Em causa estava a continuação do julgamento de Richard Daschbach, que começou em fevereiro a ser julgado pelos crimes de abuso de menores, pornografia infantil e violência doméstica alegadamente cometidos durante anos no orfanato Topu Honis, em Oecusse.
Daschbach foi expulso da congregação da Sociedade do Verbo Divino (SVD) em Timor-Leste e do sacerdócio pelo Vaticano pelo “cometido e admitido abuso de menores”, com a decisão a basear-se numa detalhada investigação, incluindo a sua confissão oral e escrita.
O julgamento deveria ter sido retomado na segunda-feira, mas foi adiado para 07 de junho pela falta de presença do arguido e da defesa e de parte da equipa dos procuradores.

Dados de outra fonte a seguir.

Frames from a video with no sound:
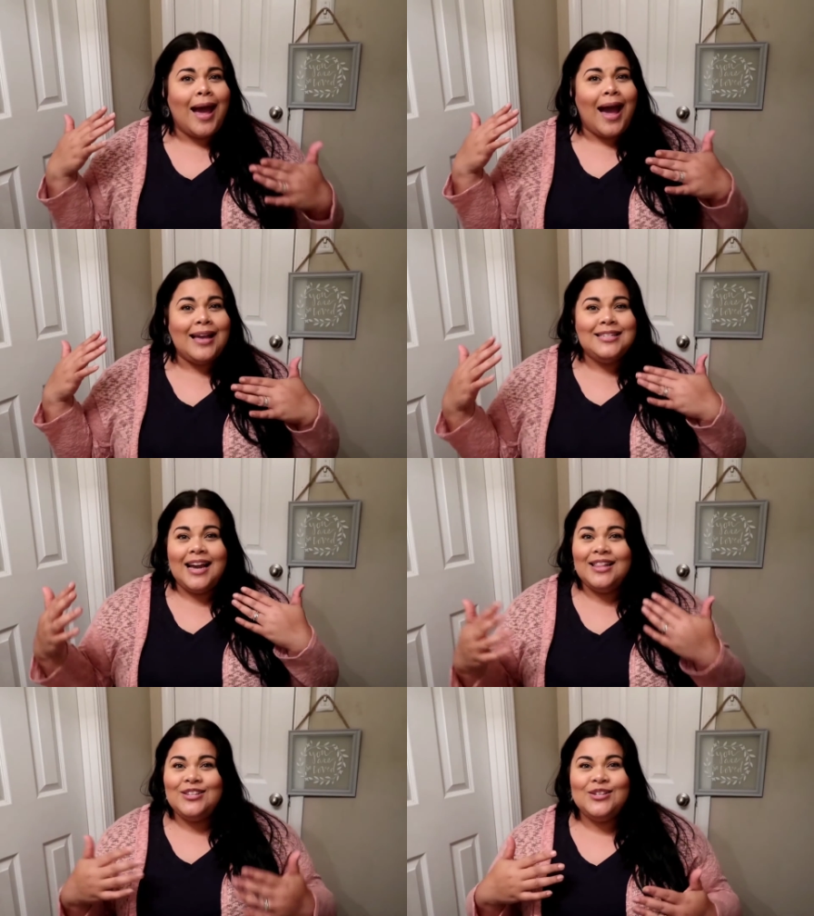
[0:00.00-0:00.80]
I
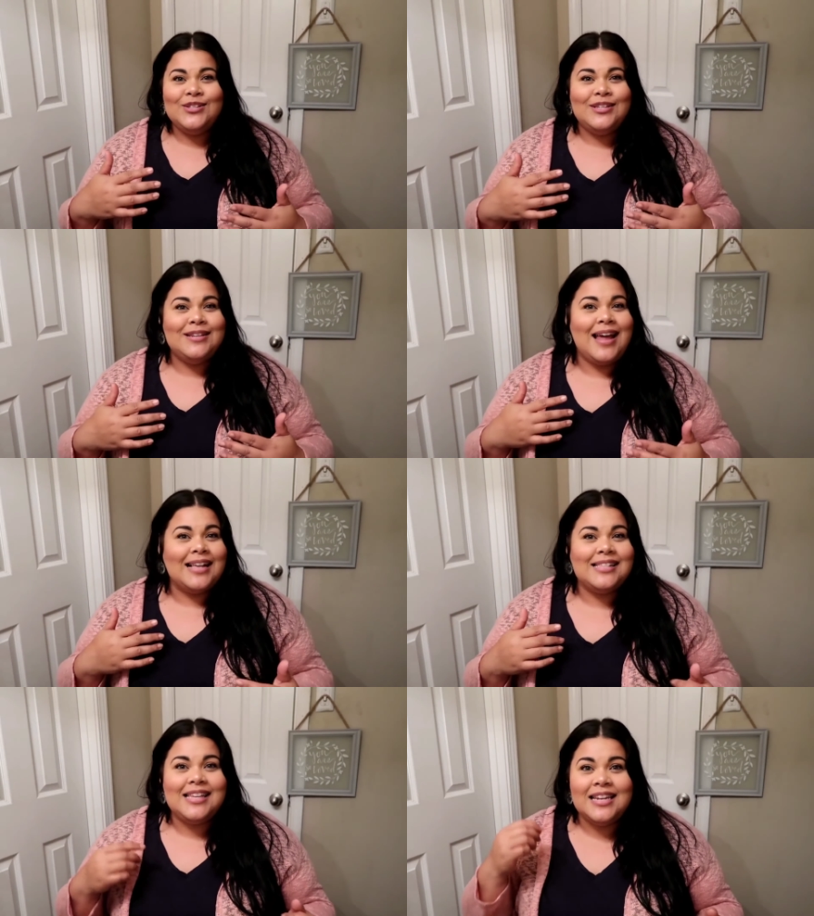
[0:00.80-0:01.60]
challenge you to
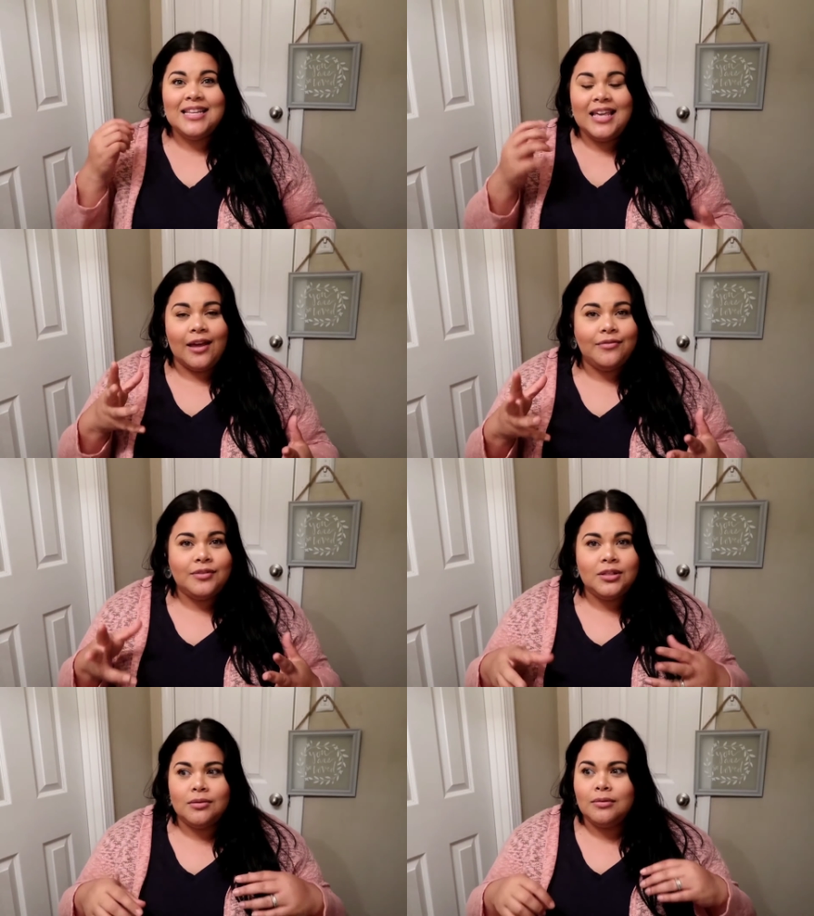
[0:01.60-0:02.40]
not send
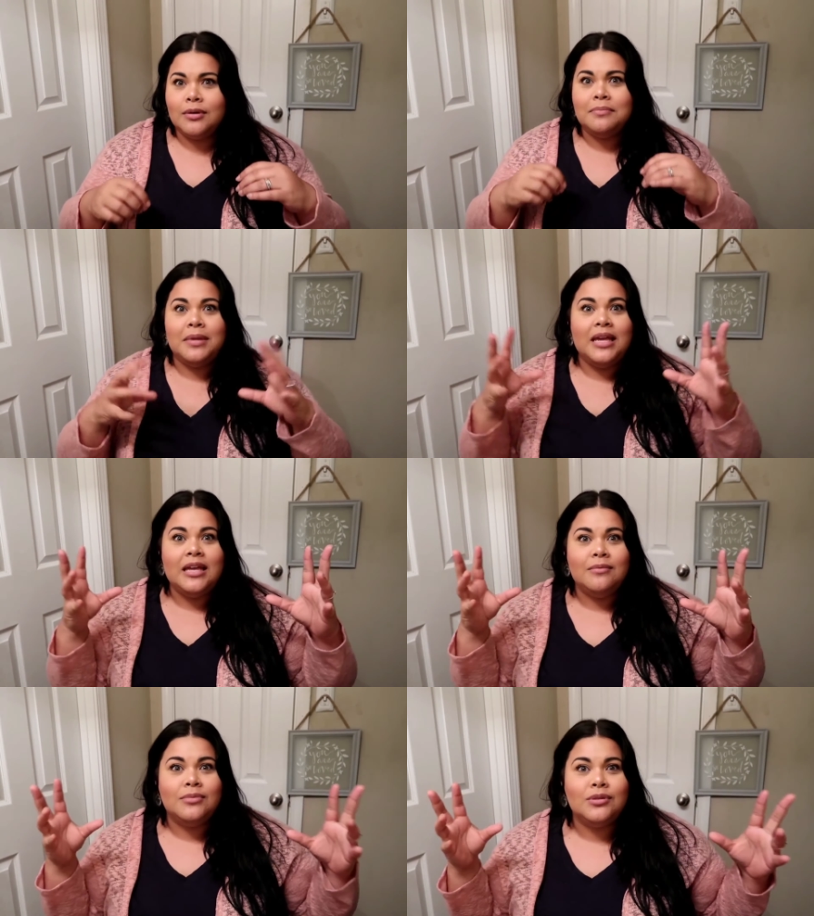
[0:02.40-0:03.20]
gifts or
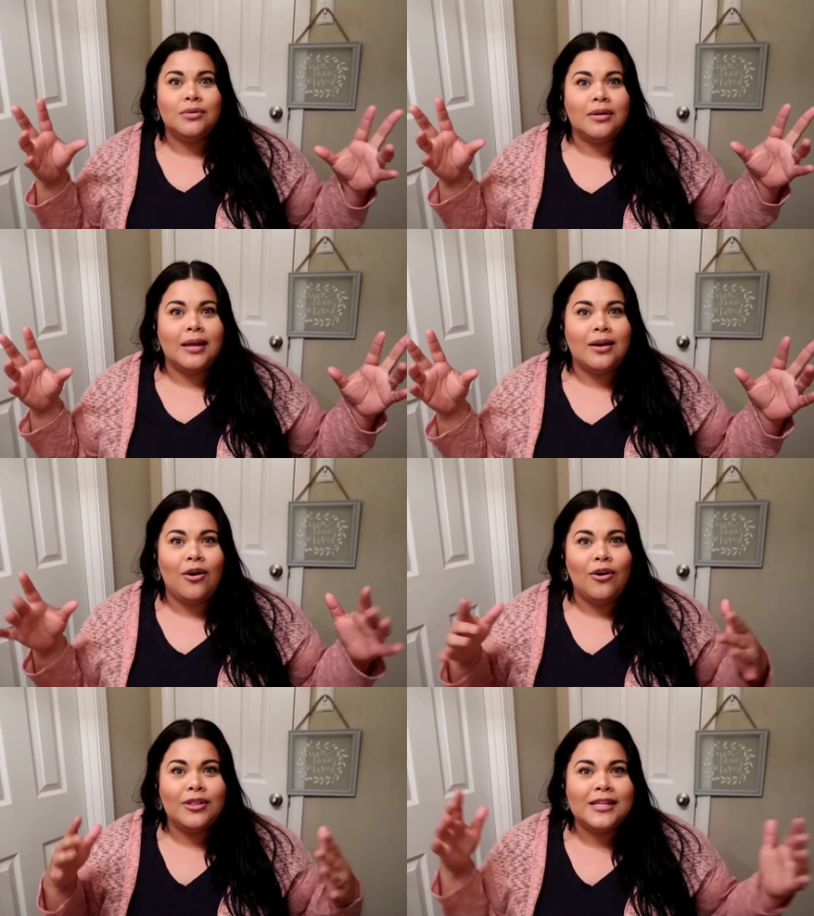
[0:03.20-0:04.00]
memes or like
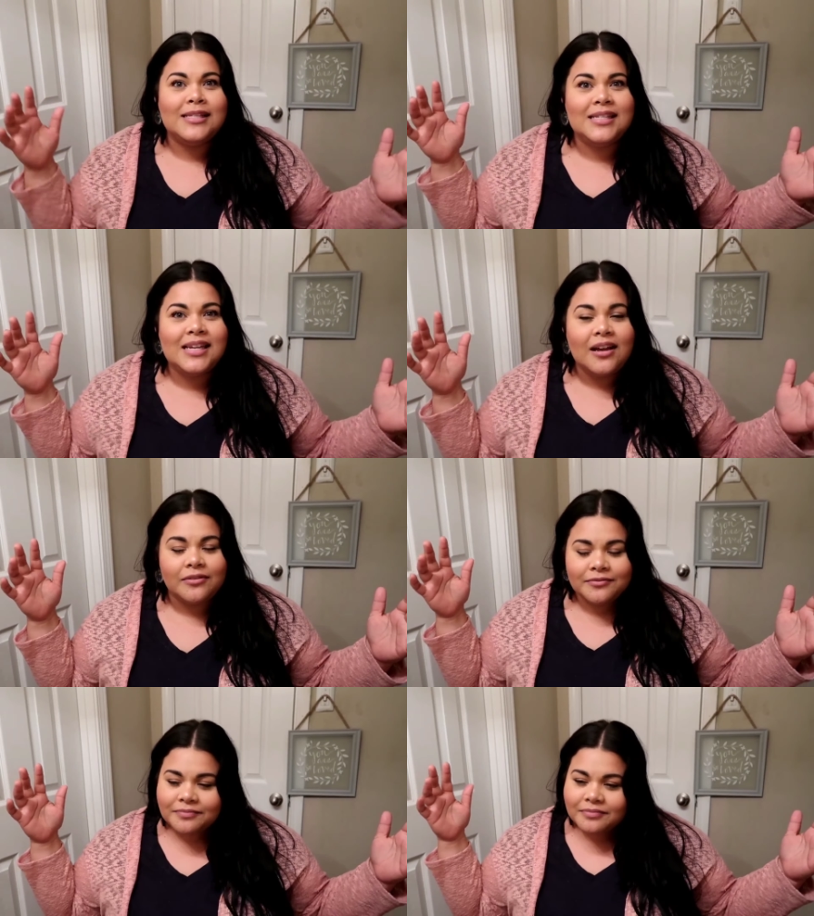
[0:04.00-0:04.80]
all this stuff.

Em entrevista à Lusa, uma das sócias da JU’S questionou o adiamento, considerando não haver justificação para o arguido não estar presente na audiência marcada.
“Há desafios logísticos para a deslocação a Oecusse, devido à pandemia de covid-19. Mas se o juiz pôde viajar, o Ministério Público também, a equipa da JU,S Jurídico Social, e outros participantes, como se justifica que o arguido e sua equipa não puderam?”, questionou Maria Agnes Bere, frisando que o adiamento tem particular impacto nas vítimas.
“Cada vez que se marca uma audiência para o julgamento, se envia uma notificação às vítimas, e estas se preparam para o julgamento, revivem todo o trauma relacionado com o abuso que sofreram”, explicou.
“As vítimas têm de facto as suas vidas suspensas à espera de que o Estado cumpra o seu dever de julgar crimes. É a terceira vez que a audiência é adiada”, reiterou.